Atrial fibrillation (A-fib): chaotic or abnormal conduction in the atria resulting in poor and ineffective atrial contraction and an irregular beating of the ventricles. The atria quiver, decreasing the amount of blood ejected from the heart with each heartbeat. Atrial fibrillation may be episodic or continuous and may or may not be recognized when it occurs. Symptoms depend on how fast the heart is beating and how much blood is being pumped to the rest of the body. This arrhythmia is not immediately life threatening, but due to an increased risk of a stroke (from clots that can form in the poorly contracting atria) swift and appropriate diagnosis and treatment is important. Long-term anticoagulation, with Coumadin®, is often indicated. This is considered a fast heartbeat arrhythmia.
Atrial flutter (A-flutter): an arrhythmia with many of the same characteristics as atrial fibrillation. With atrial flutter, the atria contract consistently at a very rapid rate and the ventricles may beat either in a regular or irregular rhythm. The approach to therapy is similar to that for atrial fibrillation.
Heart Block (atrioventricular block or AV block): a malfunction or blockage in the conduction system between the atria and the ventricles at the atrioventricular node. Conduction to the ventricles from the atria is slightly delayed (first-degree heart block), intermittently blocked (second-degree heart block), or completely blocked (third-degree heart block). Depending on the severity of the heart block, a pacemaker may be required. This is considered a slow heartbeat arrhythmia.
Paroxysmal supraventricular tachycardia (PSVT): also, see Supraventricular tachycardia (SVT). Paroxysmal means an arrhythmia that begins and ends suddenly, supraventricular means "beginning" above the ventricles, "tachy" means fast, and "cardia" means heart. These heartbeats are typically felt as very rapid heart palpitations or pounding in the chest and are seen with all age groups. Although medication may be helpful in the treatment of PSVT, catheter (radiofrequency) ablation may be indicated to eliminate the problem. This is considered a fast heartbeat arrhythmia.
Premature beats or contractions: a single, early beat that originates in the atria (called premature atrial contractions or PAC's) or the ventricles (called premature ventricular contractions or PVC's). Often described as a "skipped" beat when they occur, they are frequently harmless and do not require treatment. When they occur very often or repetitively, they can lead to a more serious rhythm disturbance.
Sick Sinus Syndrome (SSS): a condition where there is a malfunction of the sinoatrial node, the heart's normal pacemaker. As a result, several abnormal rhythms can occur, both fast tachycardias and slow bradycardias. This arrhythmia is most commonly seen in the elderly.
Sinus Bradycardia: a sinus rhythm (regular rhythm) but with a resting heart rate that is less than 60 beats per minute.
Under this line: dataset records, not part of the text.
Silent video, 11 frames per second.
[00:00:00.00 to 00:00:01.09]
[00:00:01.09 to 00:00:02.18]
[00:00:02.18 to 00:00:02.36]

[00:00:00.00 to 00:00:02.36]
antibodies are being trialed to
Sometimes this is a normal occurrence, especially in the well-trained athlete or during sleep, or it can occur with certain medications (e.g., beta-blockers or digoxin). A medical evaluation is usually necessary if symptoms are experienced during the slow heart rate. This is considered a slow heartbeat arrhythmia.
Sinus Tachycardia: a sinus rhythm (regular rhythm) but with a resting heart rate that is greater than 100 beats per minute. A resting heart rate that is greater than 100 is not normal and usually means there is an underlying problem that should be evaluated. This is considered a fast heartbeat arrhythmia.
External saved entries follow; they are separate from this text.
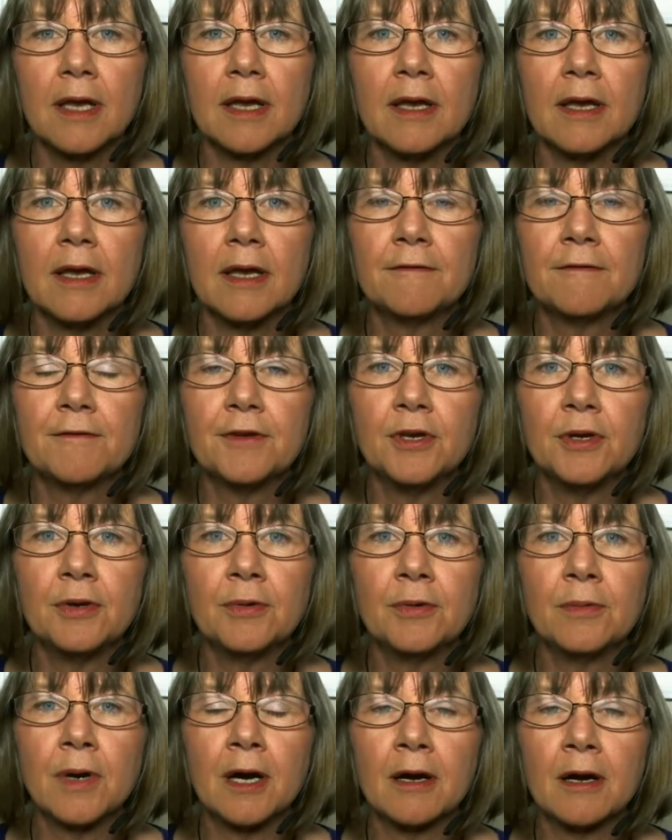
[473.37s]
if
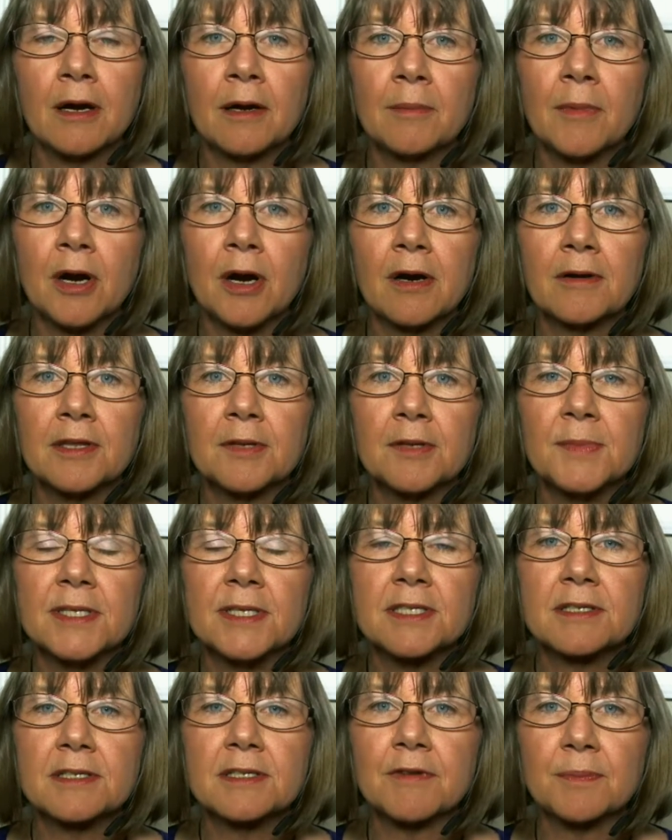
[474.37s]
you are in the
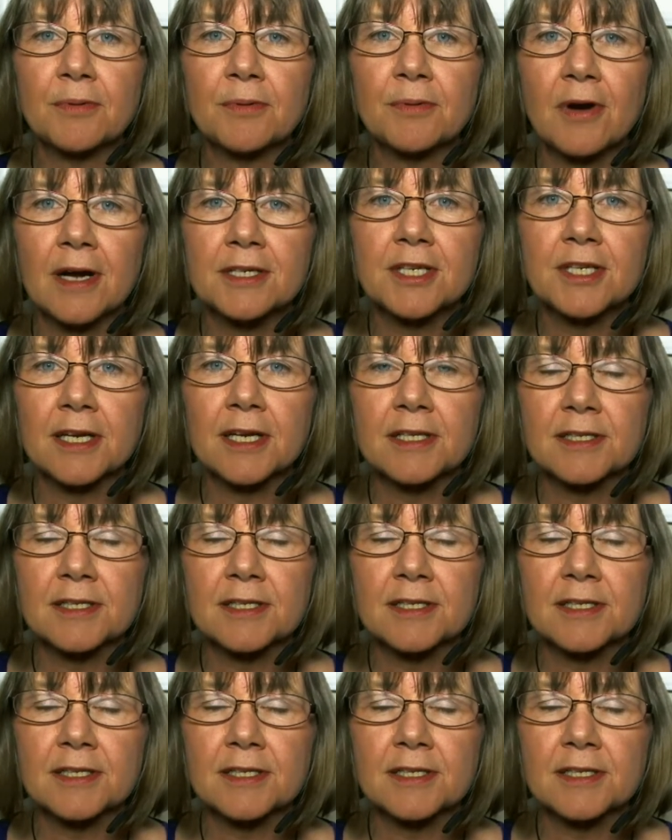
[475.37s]
midst of a project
Supraventricular tachycardia (SVT): a generic term that refers to any arrhythmia that begins above the ventricles in the atria. Examples of SVT are atrial fibrillation/atrial flutter and paroxysmal supraventricular tachycardia. These are considered fast heartbeat arrhythmias.
Ventricular tachycardia (V-tach or VT): a potentially life-threatening arrhythmia that originates in the ventricles or lower chambers of the heart. The heart rate may be 100 to 240 beats per minute. Depending on the duration and rate of the VT, the heart may be unable to pump adequate blood through the body. If the VT is going at a fast rate, it can cause a person to lose consciousness. Immediate defibrillation is required to get the heart back to its normal, slower rhythm. Ventricular tachycardia may also quickly turn into ventricular fibrillation and is treated by immediate defibrillation. This is considered a fast heartbeat arrhythmia.
Ventricular fibrillation (V-fib or VF): a life-threatening heart rhythm that originates in the ventricles or lower chambers of the heart. The ventricles "quiver" in a chaotic, purposeless fashion and are unable to pump adequate blood through the body. Collapse and sudden death follow quickly unless defibrillation is provided immediately. A person with this "sudden death" arrhythmia may be a candidate for an implantable cardioverter defibrillator. This is considered a fast heartbeat arrhythmia.